Protein derives from the Greek word proteos, meaning primary, which highlights the importance of protein to life. Proteins are complex folded molecule that are described by their secondary, tertiary and quaternary structure. However, it is the primary structure of proteins that is dictated by the sequence of amino acids that form the polypeptide chain. There are 20 amino acids utilised by humans in the construction of a protein’s primary structure, but not all of these can be synthesised in the body. A number of amino acids must be supplied by the diet as no synthetic pathway for their construction exists in humans, and as such they are essential nutrients. In the 1950s, Rose1-5 classified eight of the amino acids as essential to humans. These were leucine, isoleucine, valine, methionine, threonine, phenylalanine, tryptophan and lysine.
The value of the work performed by Rose cannot be understated. However since this time, important findings and advances in nutritional sciences have further elucidated the role of amino acids in human metabolisms. Originally Rose concluded that histidine was not essential to humans. However, more recent evidence from a longer-term study6 has demonstrated it is essential in healthy adult humans. Subsequently, findings have highlighted that further to the nine essential amino acids, under certain conditions other amino acids can become essential. For example, tyrosine and cysteine are synthesised from phenylalanine and methionine, respectively. If there is a dietary deficiency of either methionine or phenylalanine, both cysteine and tyrosine become conditionally essential. In addition, premature infants have an inability to synthesise enough arginine for growth, and so this too can become conditionally essential.
In addition to the essential amino acids, there are 12 amino acids that can by synthesised by humans from other amino acids and are therefore not required as dietary components. These amino acids are asparagine, glutamine, serine, alanine, glycine, proline, glutamic acid (glutamate), aspartic acid (aspartate), arginine, tyrosine and cysteine. The non-essential amino acids are generally synthesised from glycolytic or citric acid cycle intermediates, mainly via transamination but also through ammonia fixation. The synthesis of serine, alanine, glycine and cysteine occurs from intermediates of glycolysis. Glutamic acid, glutamine, proline and arginine are synthesised from the citric acid cycle intermediate α-ketoglutarate. Asparagine and aspartic acid are synthesised from the citric acid cycle intermediate oxaloacetate. The exception to the generalisation is tyrosine, which is synthesised from the essential amino acid phenylalanine.

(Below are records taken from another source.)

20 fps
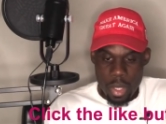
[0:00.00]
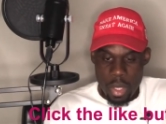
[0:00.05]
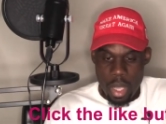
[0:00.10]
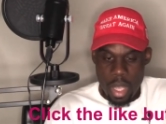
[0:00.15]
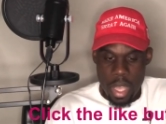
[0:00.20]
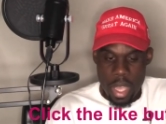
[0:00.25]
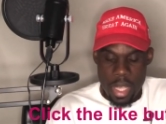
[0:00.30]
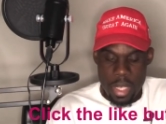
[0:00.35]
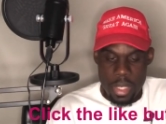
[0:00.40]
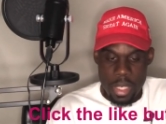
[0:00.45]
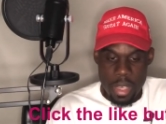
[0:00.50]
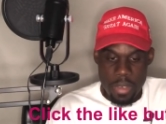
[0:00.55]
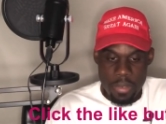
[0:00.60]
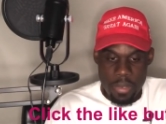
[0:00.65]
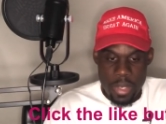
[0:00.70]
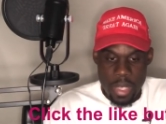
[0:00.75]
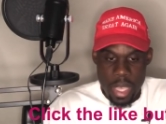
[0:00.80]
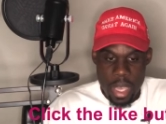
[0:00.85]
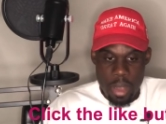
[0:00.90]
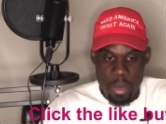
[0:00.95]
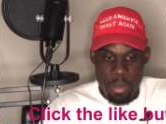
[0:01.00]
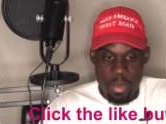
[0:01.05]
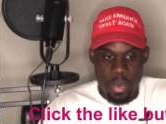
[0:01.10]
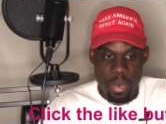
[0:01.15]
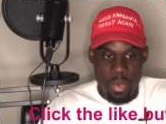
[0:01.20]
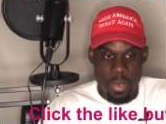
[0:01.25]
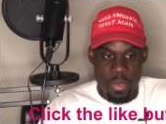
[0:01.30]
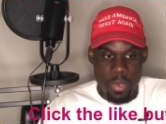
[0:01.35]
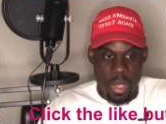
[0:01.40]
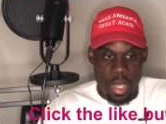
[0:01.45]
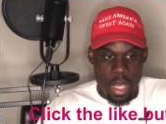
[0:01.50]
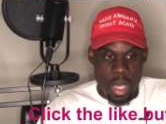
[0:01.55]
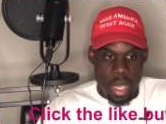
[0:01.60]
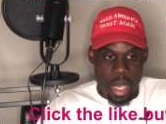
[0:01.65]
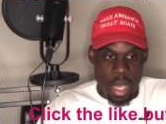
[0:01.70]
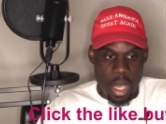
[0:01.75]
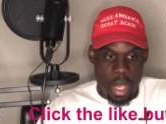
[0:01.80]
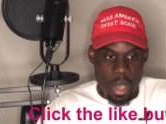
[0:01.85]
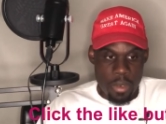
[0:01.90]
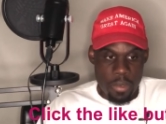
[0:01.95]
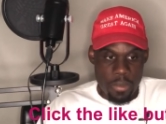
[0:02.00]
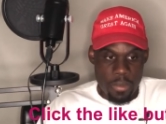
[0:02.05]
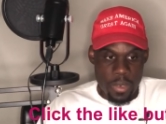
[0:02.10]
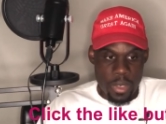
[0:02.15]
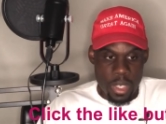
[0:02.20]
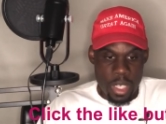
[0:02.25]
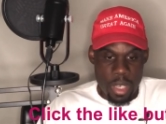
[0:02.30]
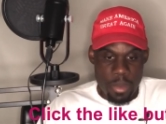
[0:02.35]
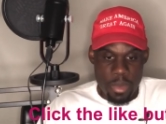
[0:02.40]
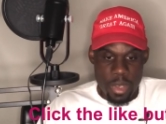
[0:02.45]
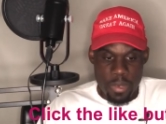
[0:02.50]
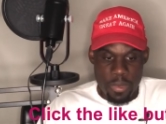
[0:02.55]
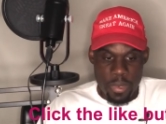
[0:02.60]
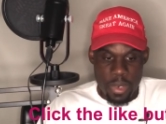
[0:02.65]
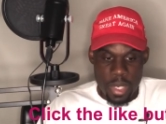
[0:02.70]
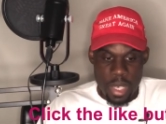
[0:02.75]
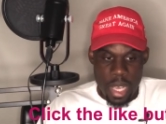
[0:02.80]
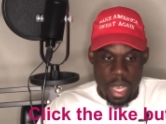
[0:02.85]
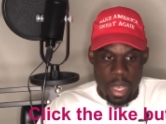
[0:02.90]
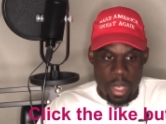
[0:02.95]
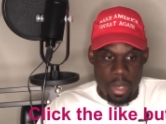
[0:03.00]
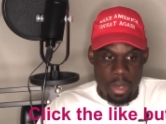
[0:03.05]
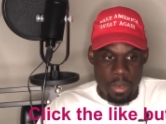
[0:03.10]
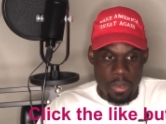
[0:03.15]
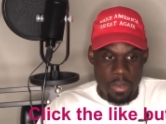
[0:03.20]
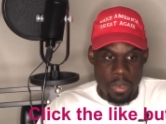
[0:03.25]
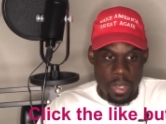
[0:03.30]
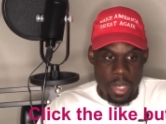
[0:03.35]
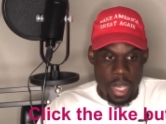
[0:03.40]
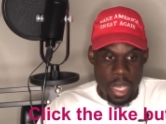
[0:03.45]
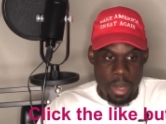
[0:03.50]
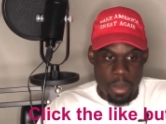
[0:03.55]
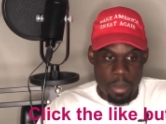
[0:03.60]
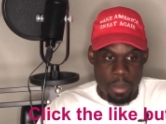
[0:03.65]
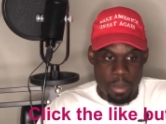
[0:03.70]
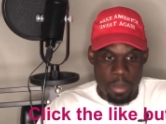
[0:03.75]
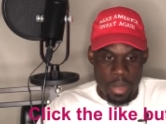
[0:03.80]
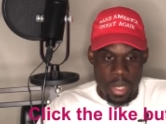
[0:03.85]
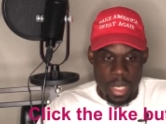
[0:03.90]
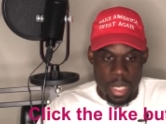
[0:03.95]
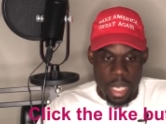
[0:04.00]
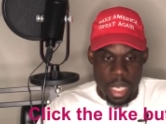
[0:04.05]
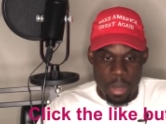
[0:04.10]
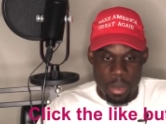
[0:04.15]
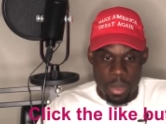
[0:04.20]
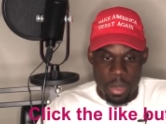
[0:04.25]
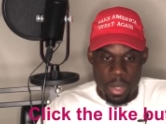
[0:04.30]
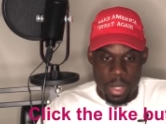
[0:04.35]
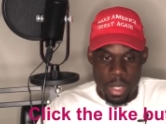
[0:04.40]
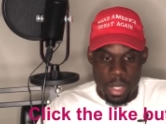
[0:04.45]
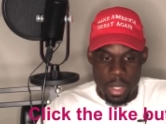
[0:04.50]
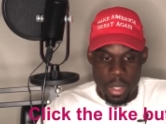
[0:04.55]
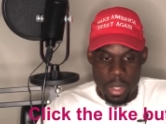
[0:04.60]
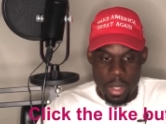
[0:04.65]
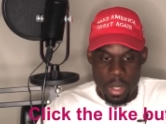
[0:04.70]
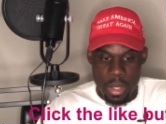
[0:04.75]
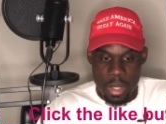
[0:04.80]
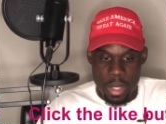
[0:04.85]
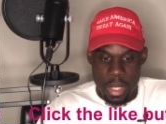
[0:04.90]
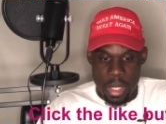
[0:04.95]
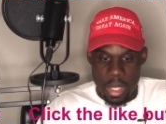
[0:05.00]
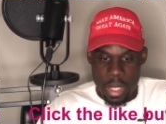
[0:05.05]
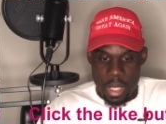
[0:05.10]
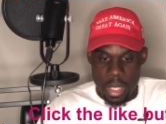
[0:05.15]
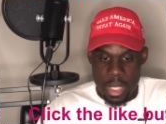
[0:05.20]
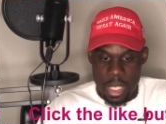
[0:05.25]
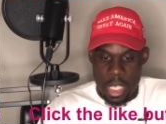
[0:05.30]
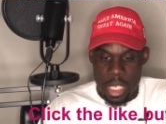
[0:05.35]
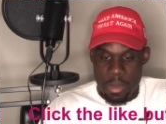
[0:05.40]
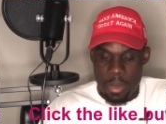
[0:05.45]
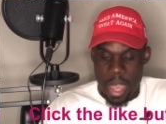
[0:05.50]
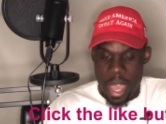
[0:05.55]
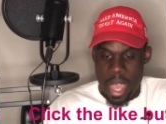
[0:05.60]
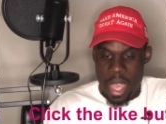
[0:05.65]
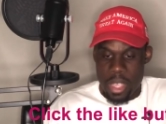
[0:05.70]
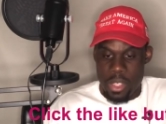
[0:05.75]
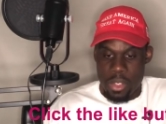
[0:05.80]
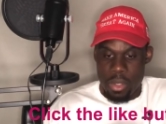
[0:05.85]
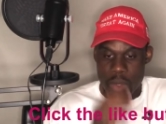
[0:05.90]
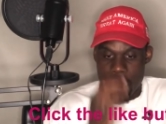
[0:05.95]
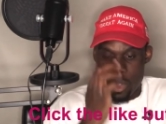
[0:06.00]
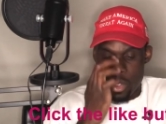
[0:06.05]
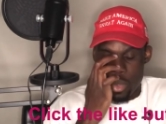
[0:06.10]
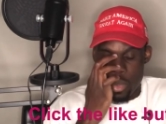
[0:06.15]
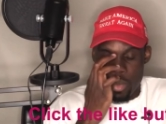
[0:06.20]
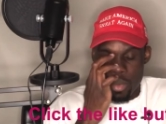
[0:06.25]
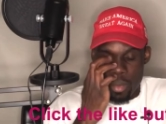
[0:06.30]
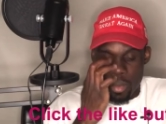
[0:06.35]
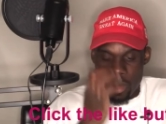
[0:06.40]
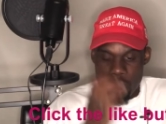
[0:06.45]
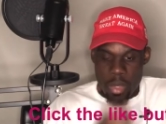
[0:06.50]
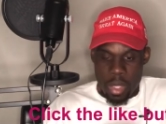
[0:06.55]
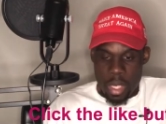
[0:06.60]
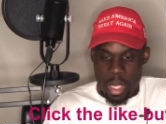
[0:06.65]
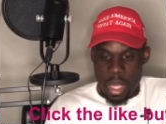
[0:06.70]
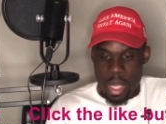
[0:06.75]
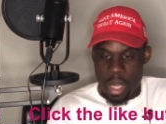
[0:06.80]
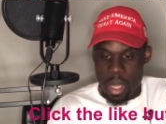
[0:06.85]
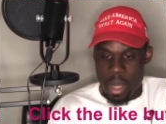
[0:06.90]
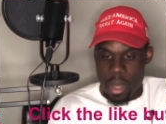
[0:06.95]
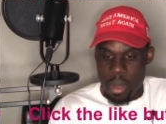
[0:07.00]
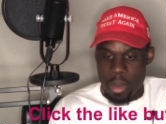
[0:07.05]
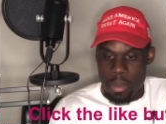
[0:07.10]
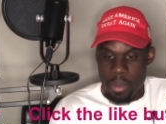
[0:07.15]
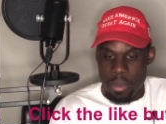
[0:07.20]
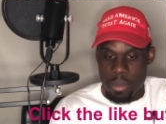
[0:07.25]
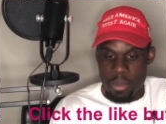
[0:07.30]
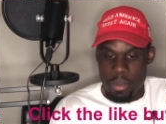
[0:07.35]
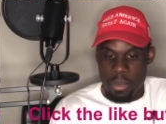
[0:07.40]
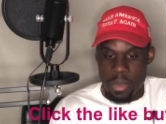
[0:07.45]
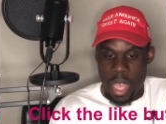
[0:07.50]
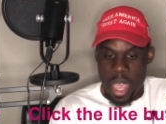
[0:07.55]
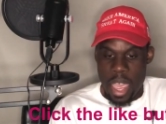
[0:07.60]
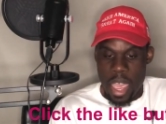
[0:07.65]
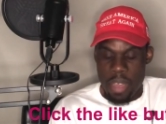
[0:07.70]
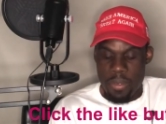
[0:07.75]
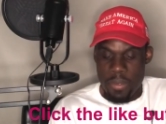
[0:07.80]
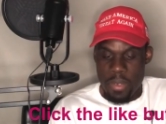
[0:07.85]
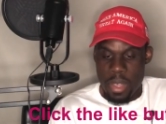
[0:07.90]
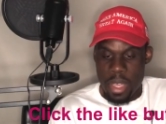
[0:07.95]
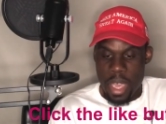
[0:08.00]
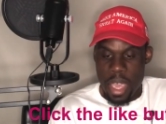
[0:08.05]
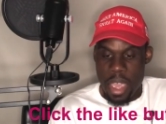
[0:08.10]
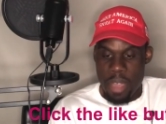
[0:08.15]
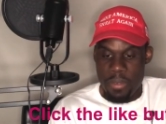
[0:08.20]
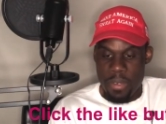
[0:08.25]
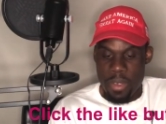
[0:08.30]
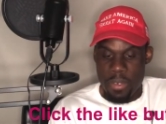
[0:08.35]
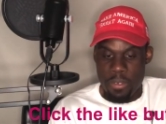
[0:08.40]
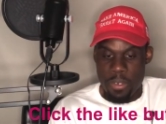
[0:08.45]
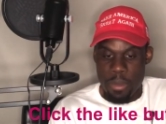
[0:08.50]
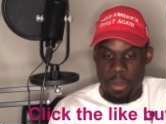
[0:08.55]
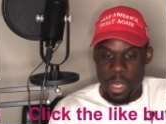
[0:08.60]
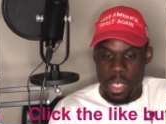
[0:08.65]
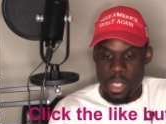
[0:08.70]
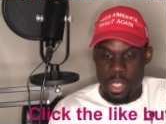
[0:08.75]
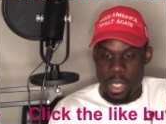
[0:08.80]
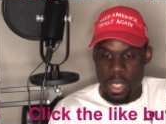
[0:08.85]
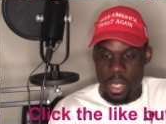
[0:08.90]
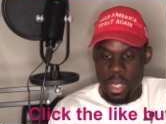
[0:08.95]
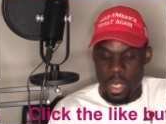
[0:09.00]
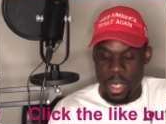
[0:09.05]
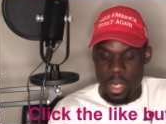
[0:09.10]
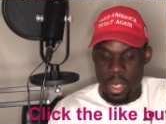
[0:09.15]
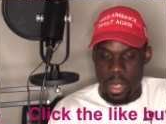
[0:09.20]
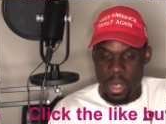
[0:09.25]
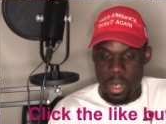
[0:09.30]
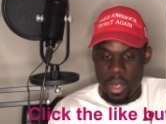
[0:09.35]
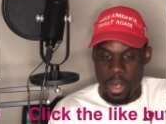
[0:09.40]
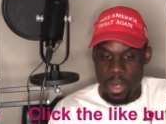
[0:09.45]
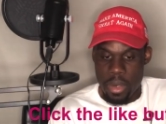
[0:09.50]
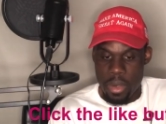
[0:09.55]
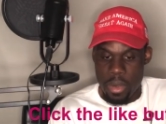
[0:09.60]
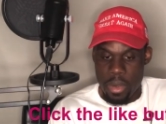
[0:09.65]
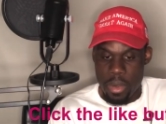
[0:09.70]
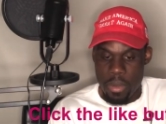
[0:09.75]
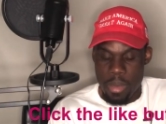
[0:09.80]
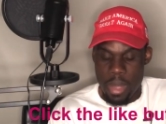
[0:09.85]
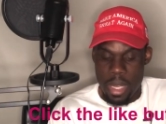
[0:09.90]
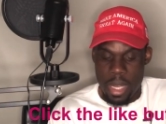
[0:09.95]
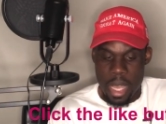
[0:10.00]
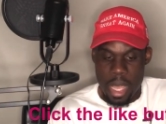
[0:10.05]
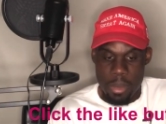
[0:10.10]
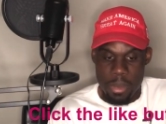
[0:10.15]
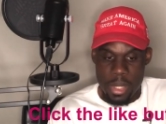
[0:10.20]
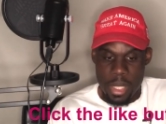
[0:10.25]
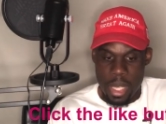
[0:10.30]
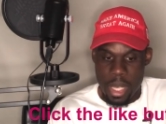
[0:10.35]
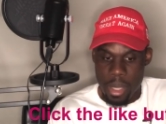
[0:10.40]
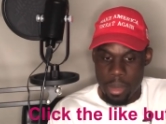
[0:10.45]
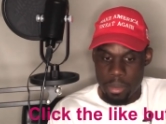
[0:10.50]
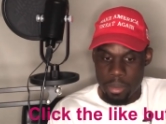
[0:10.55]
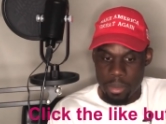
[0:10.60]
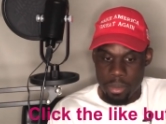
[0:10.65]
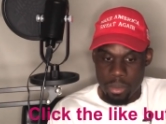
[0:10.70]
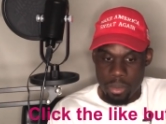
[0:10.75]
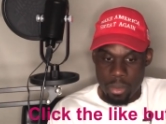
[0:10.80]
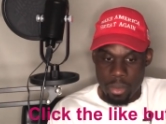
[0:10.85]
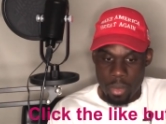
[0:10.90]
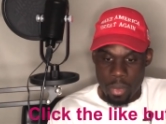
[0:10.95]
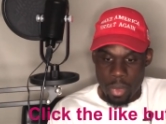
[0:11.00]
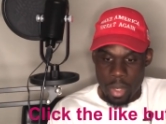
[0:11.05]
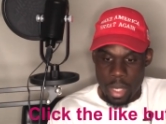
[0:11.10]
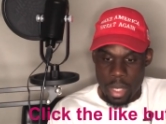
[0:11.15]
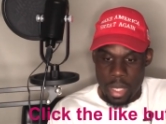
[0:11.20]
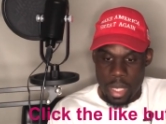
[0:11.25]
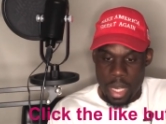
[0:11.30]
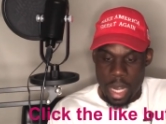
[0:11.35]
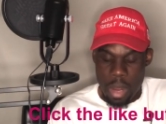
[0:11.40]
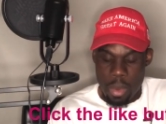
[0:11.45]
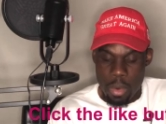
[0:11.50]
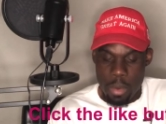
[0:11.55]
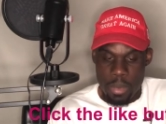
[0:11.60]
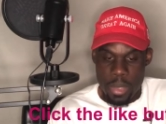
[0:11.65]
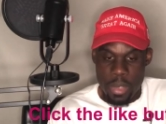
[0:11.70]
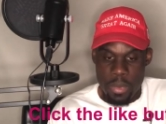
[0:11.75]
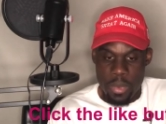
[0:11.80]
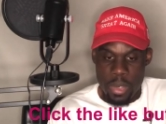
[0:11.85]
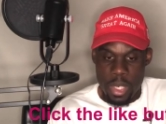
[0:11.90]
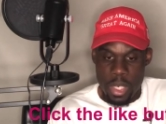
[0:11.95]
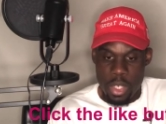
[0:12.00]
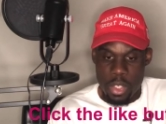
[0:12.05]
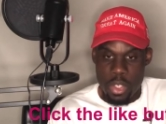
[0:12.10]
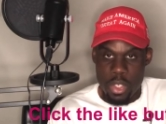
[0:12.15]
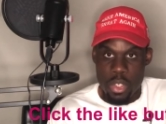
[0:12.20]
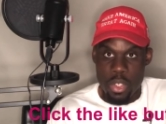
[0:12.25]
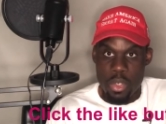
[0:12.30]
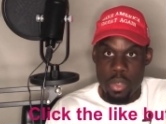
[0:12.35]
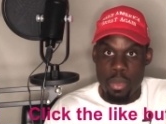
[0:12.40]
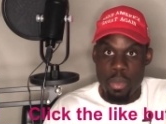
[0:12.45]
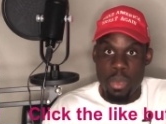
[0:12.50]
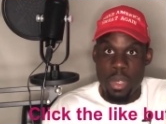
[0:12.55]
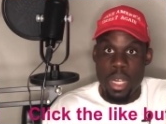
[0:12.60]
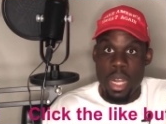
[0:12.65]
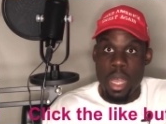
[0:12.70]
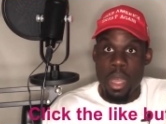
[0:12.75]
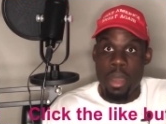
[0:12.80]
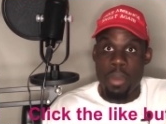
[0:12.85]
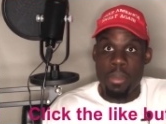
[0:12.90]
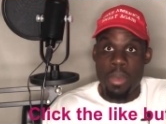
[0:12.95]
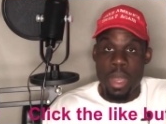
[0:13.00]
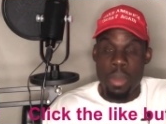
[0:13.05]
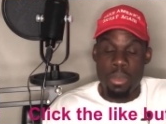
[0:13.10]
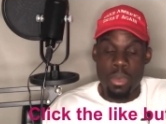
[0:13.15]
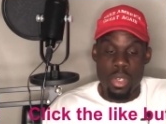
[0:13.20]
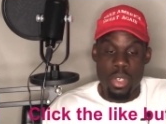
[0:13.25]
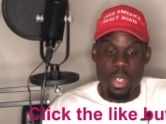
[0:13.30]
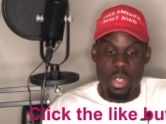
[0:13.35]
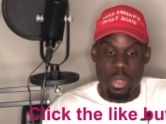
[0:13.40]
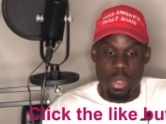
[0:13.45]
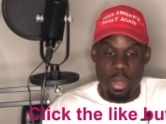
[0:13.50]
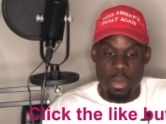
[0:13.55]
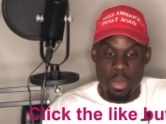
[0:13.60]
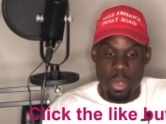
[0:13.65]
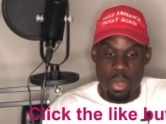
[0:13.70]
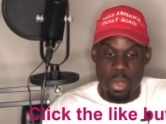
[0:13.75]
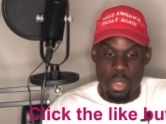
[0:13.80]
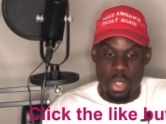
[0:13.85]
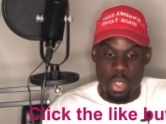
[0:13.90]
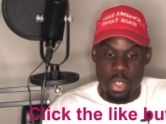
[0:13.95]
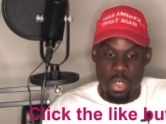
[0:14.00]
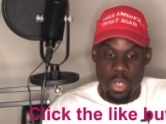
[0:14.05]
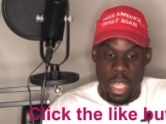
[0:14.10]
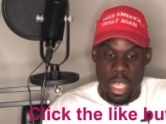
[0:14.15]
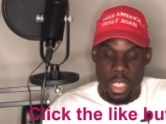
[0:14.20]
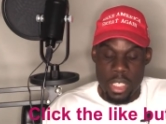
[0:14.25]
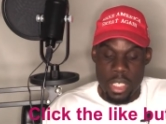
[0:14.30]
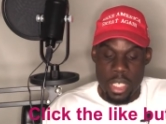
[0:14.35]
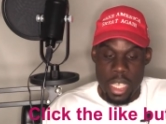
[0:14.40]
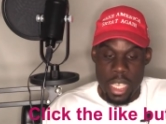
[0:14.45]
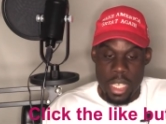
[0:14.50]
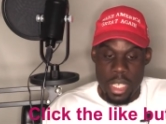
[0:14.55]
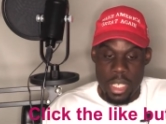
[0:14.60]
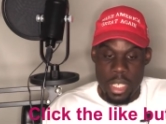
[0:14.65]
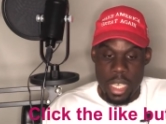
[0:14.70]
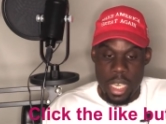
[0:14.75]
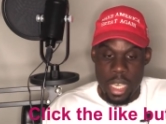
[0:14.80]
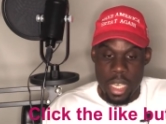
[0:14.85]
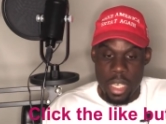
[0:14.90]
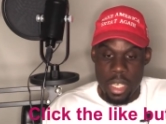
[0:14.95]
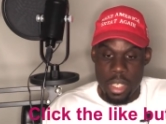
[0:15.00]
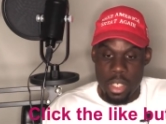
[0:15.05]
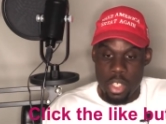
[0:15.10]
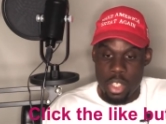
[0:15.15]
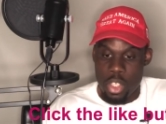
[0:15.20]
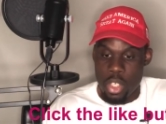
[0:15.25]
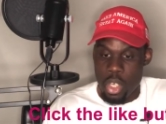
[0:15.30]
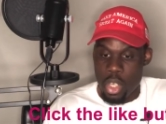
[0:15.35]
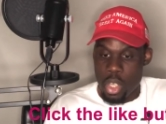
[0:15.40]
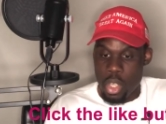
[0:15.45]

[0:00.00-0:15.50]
I definitely have proof. Forgive me for not being able to keep eyes on you. I have information here on my laptop that I will be reading to you, but I'm going to try to engage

Amino acids have the same basic structure that comprises of an amino group (-NH2) and carboxyl group (-COOH) linked to a central α-carbon. The difference between the various amino acids is derived from the variable group attached to the α-carbon (-R). Glycine and alanine have the simplest amino acid structures as their variable groups are a hydrogen atom and methyl group, respectively. However. other amino acids can have quite elaborate side groups which can include branched structure (valine, isoleucine, leucine) and aromatic rings (tyrosine, tryptophan and phenylalanine). The side chain gives the amino acids differing chemical properties based on the nature of the groups and this can allow the classification of amino acids based on polarity, charge or size. Figure 1 shows the generic structure of an amino acid.
Figure 1. The basic structure of an amino acid showing the location of the variable group (-R). Amino acids with no amino groups or carboxyl groups in their variable group can form a zwitterion at neutral pH. Because their side chains are not charged, zwitterions have no net electrical charge and are therefore classed as neutral amino acids (note the charge on the carboxyl group is delocalised between the oxygen atoms). The neutral amino acids are alanine, asparagine, cysteine, glutamine, glycine, isoleucine, leucine, methionine, phenylalanine, proline, serine, threonine, tryptophan, tyrosine and valine. The addition of additional amino or carboxyl groups to the variable group produces a net positive or negative charge, respectively. Negatively charged amino acids are aspartic acid and glutamine acid. Positively charged amino acids are arginine, histidine and lysine.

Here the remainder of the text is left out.